▶ _EXERCISE MATERIAL_
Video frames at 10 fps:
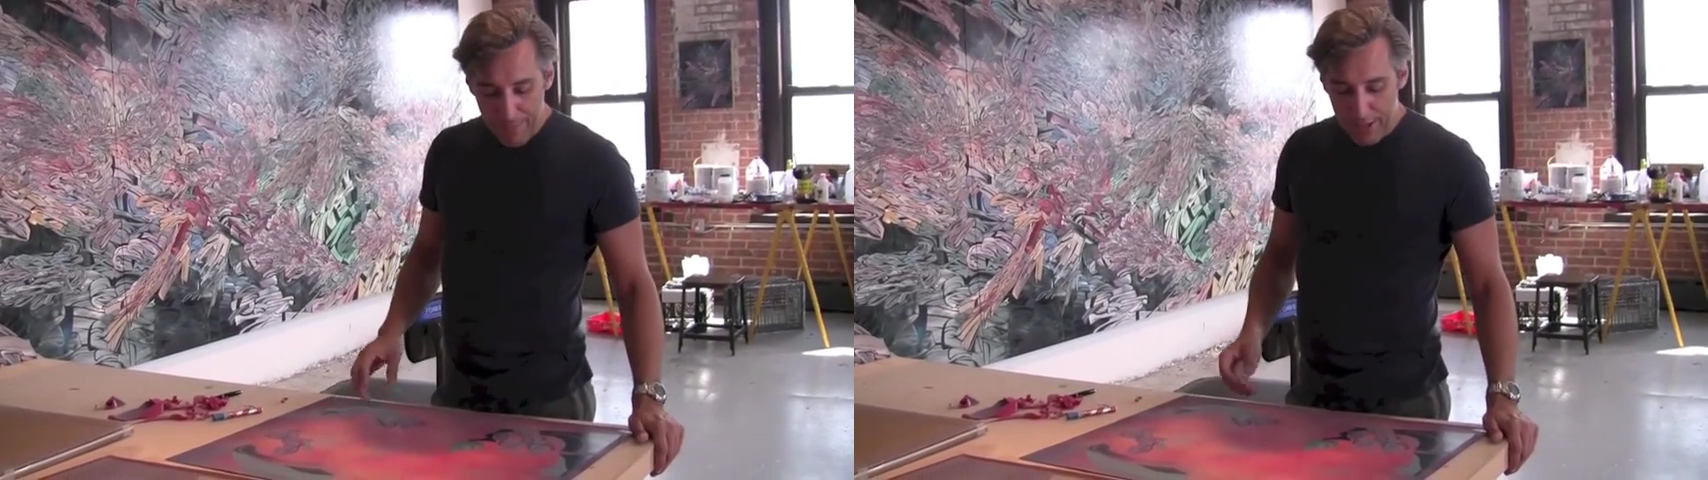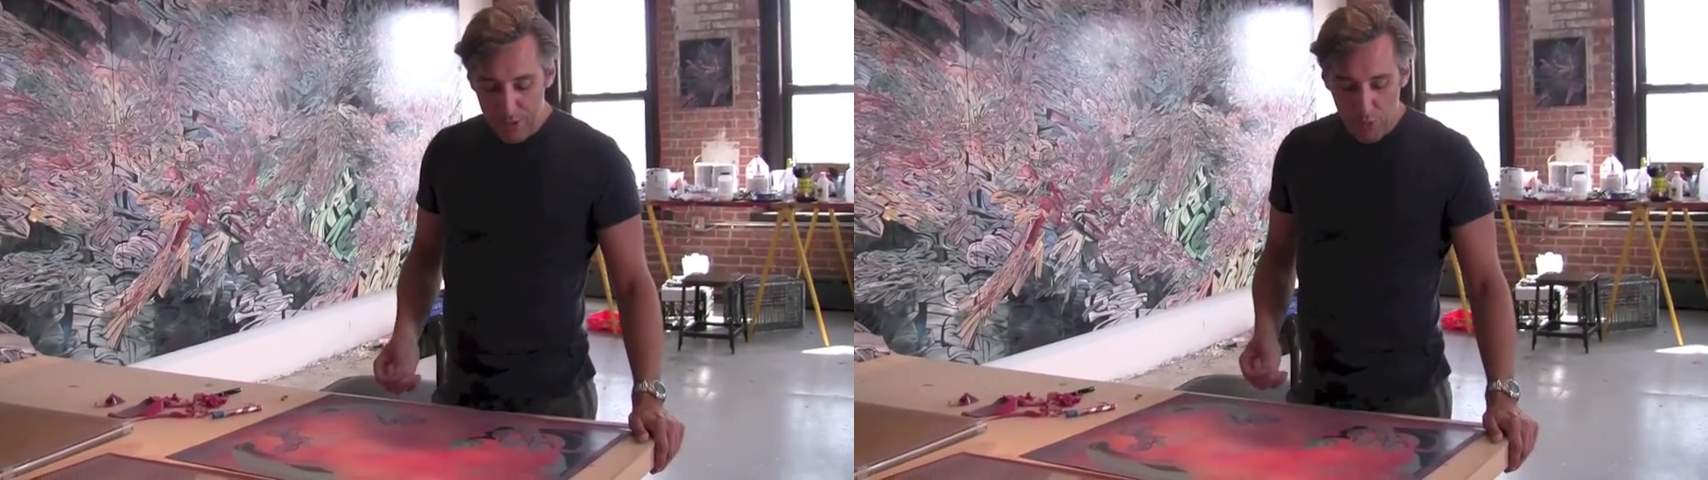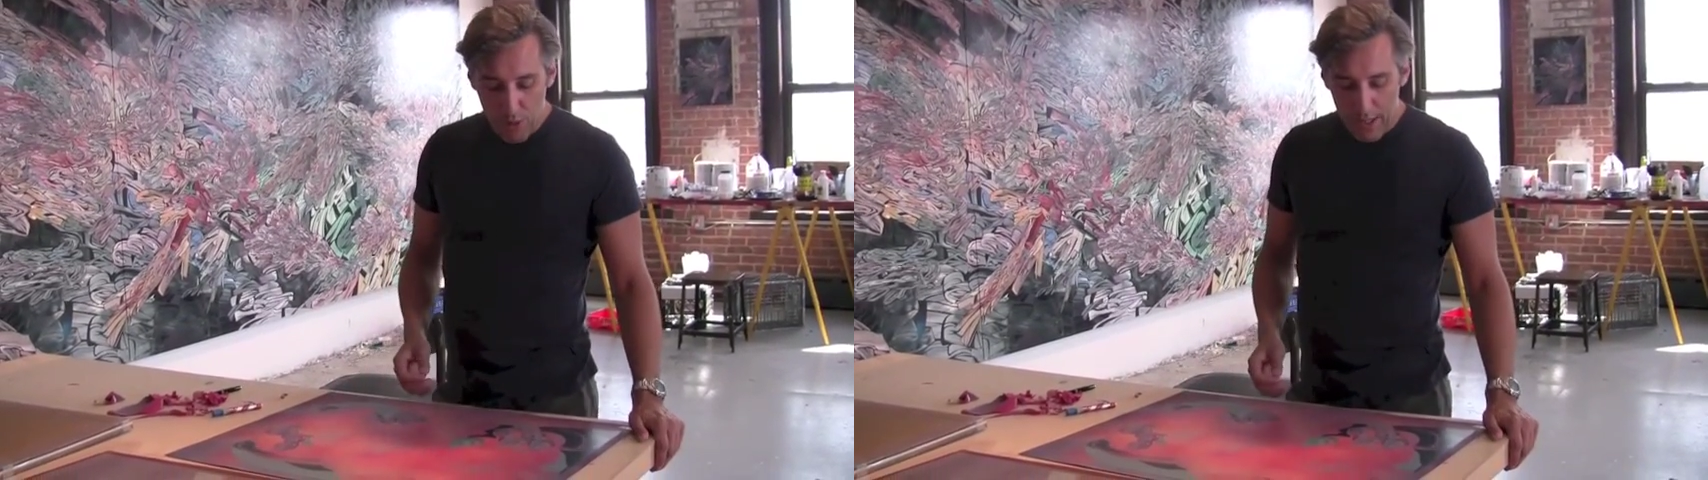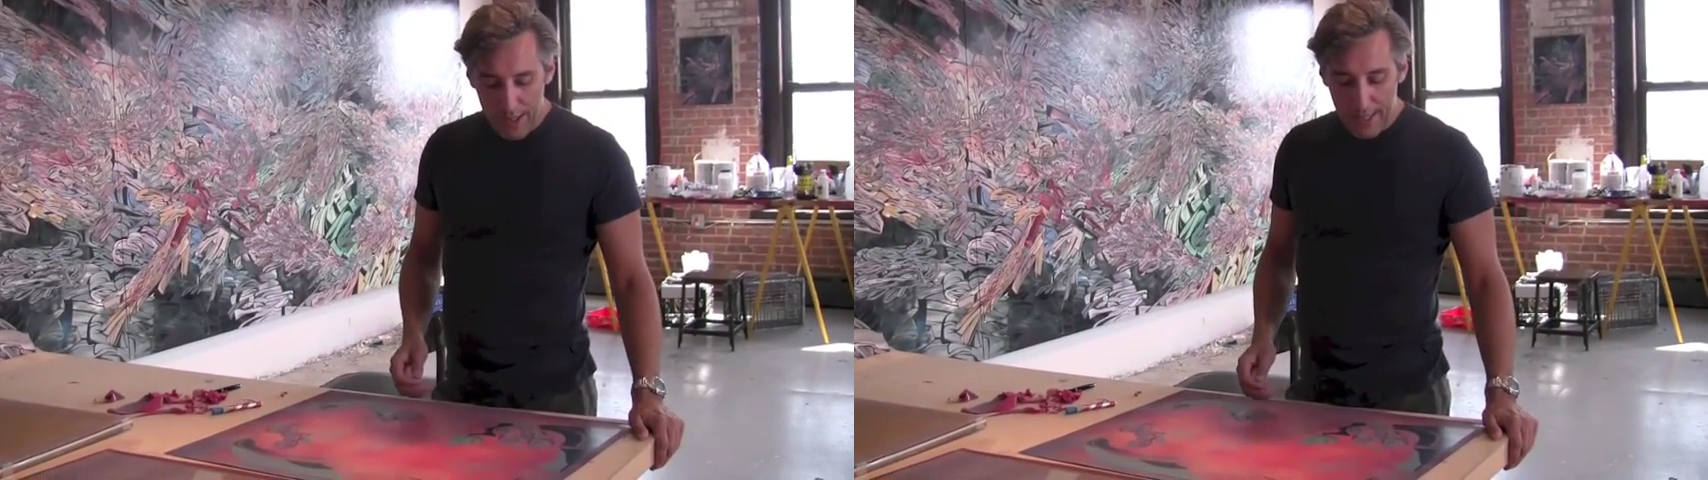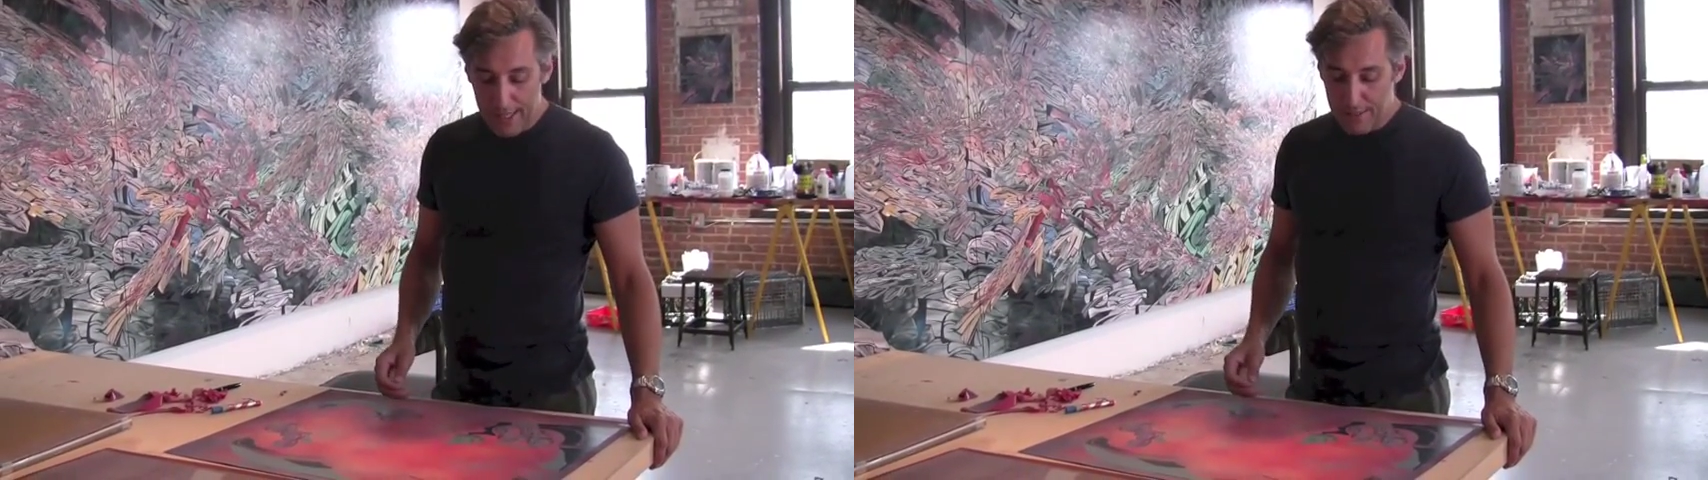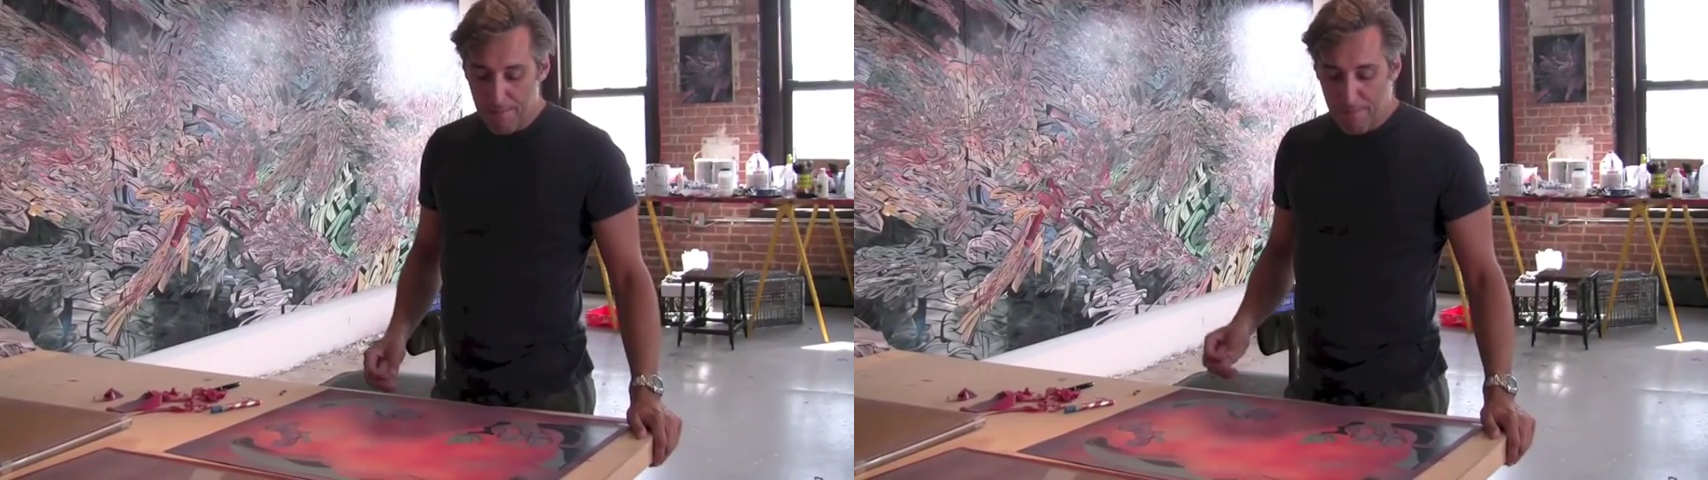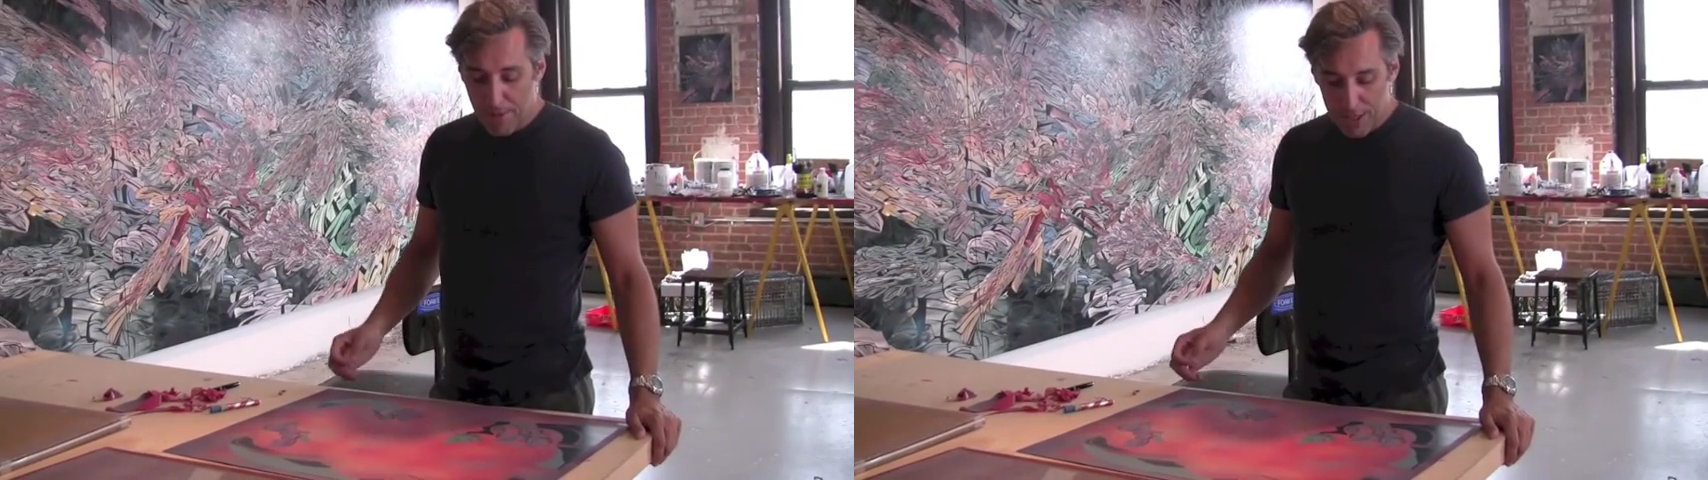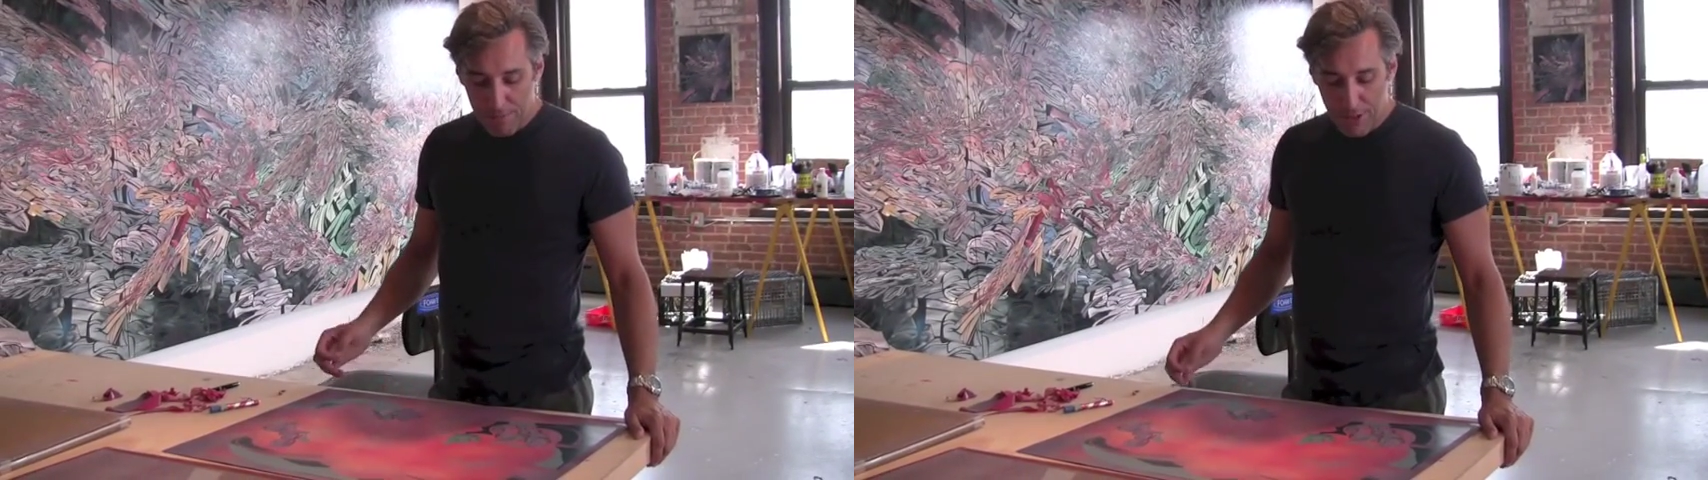is one that's much,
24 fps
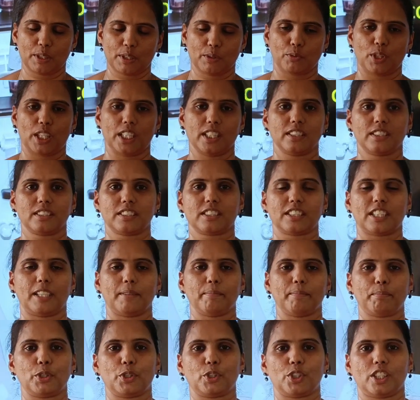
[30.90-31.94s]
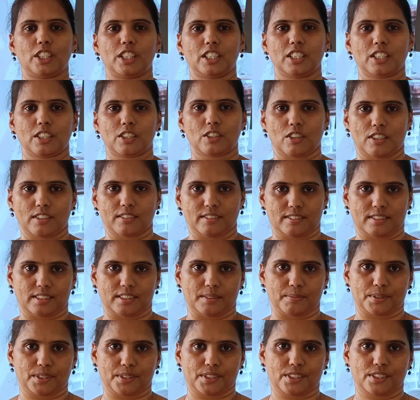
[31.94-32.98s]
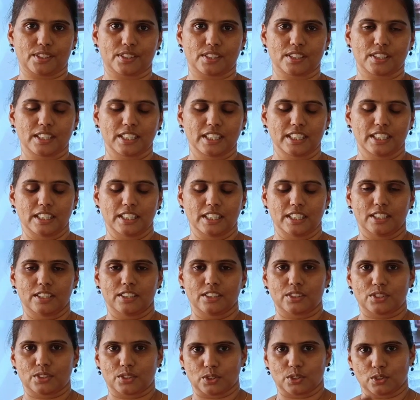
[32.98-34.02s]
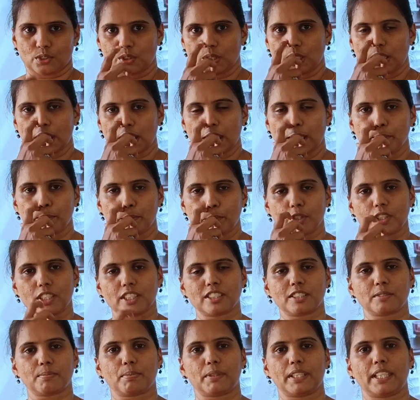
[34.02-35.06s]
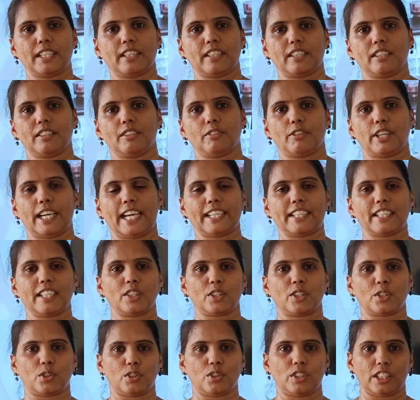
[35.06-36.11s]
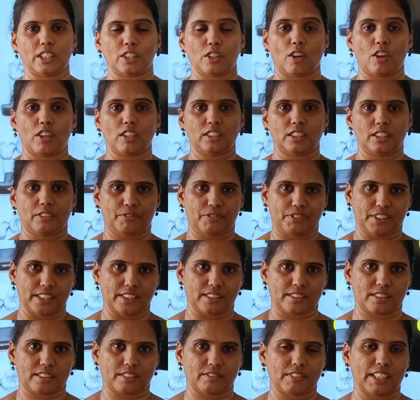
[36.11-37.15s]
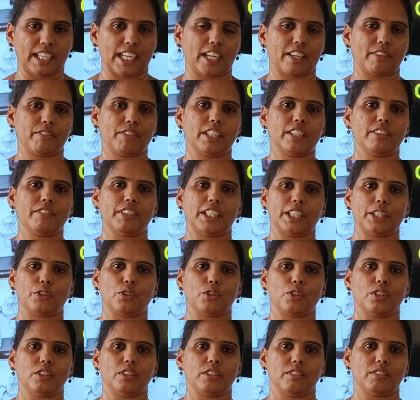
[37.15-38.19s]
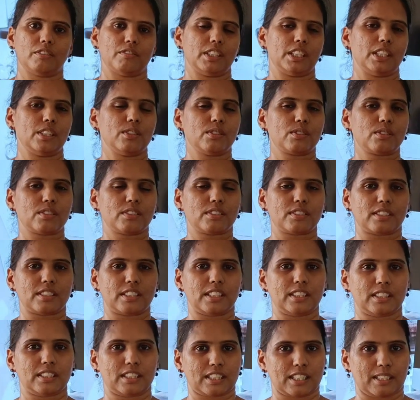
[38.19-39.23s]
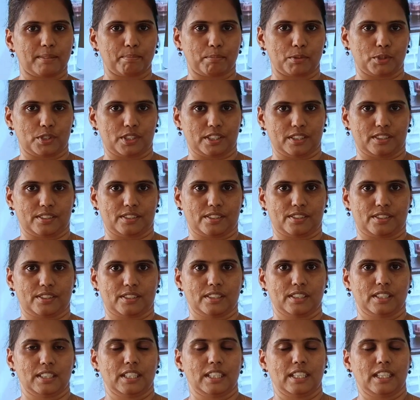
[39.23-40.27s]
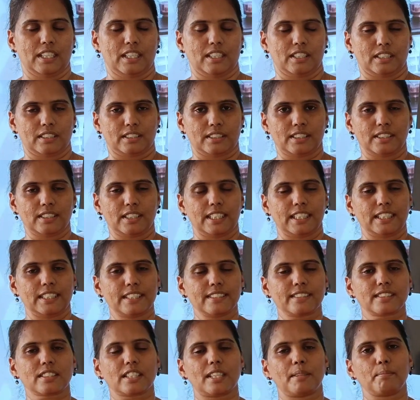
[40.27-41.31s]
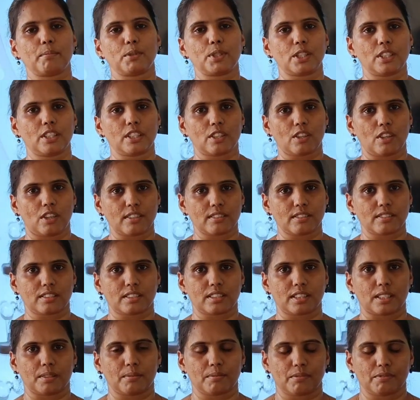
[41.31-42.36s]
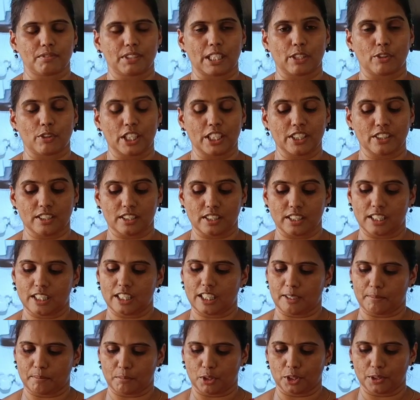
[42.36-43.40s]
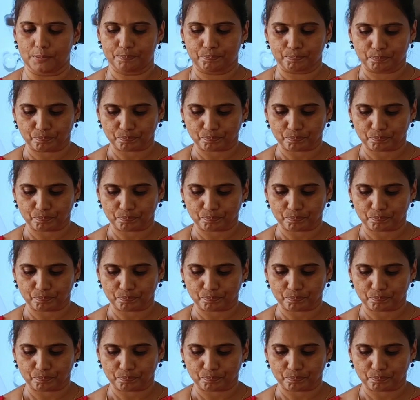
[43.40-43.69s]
one, computer concepts. So computers play a vital role in all the fields. Wherever we go, we used to see the computers. In this computer concept, we are going to learn about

▶ _WHAT TO DO_
All lines from the one containing "[37.15-38.19s]" to the last line of the records above, and no others, should be returned unchanged, without pictures.

▶ _SOLUTION TO THE PROBLEM_
[37.15-38.19s]
[38.19-39.23s]
[39.23-40.27s]
[40.27-41.31s]
[41.31-42.36s]
[42.36-43.40s]
[43.40-43.69s]
one, computer concepts. So computers play a vital role in all the fields. Wherever we go, we used to see the computers. In this computer concept, we are going to learn about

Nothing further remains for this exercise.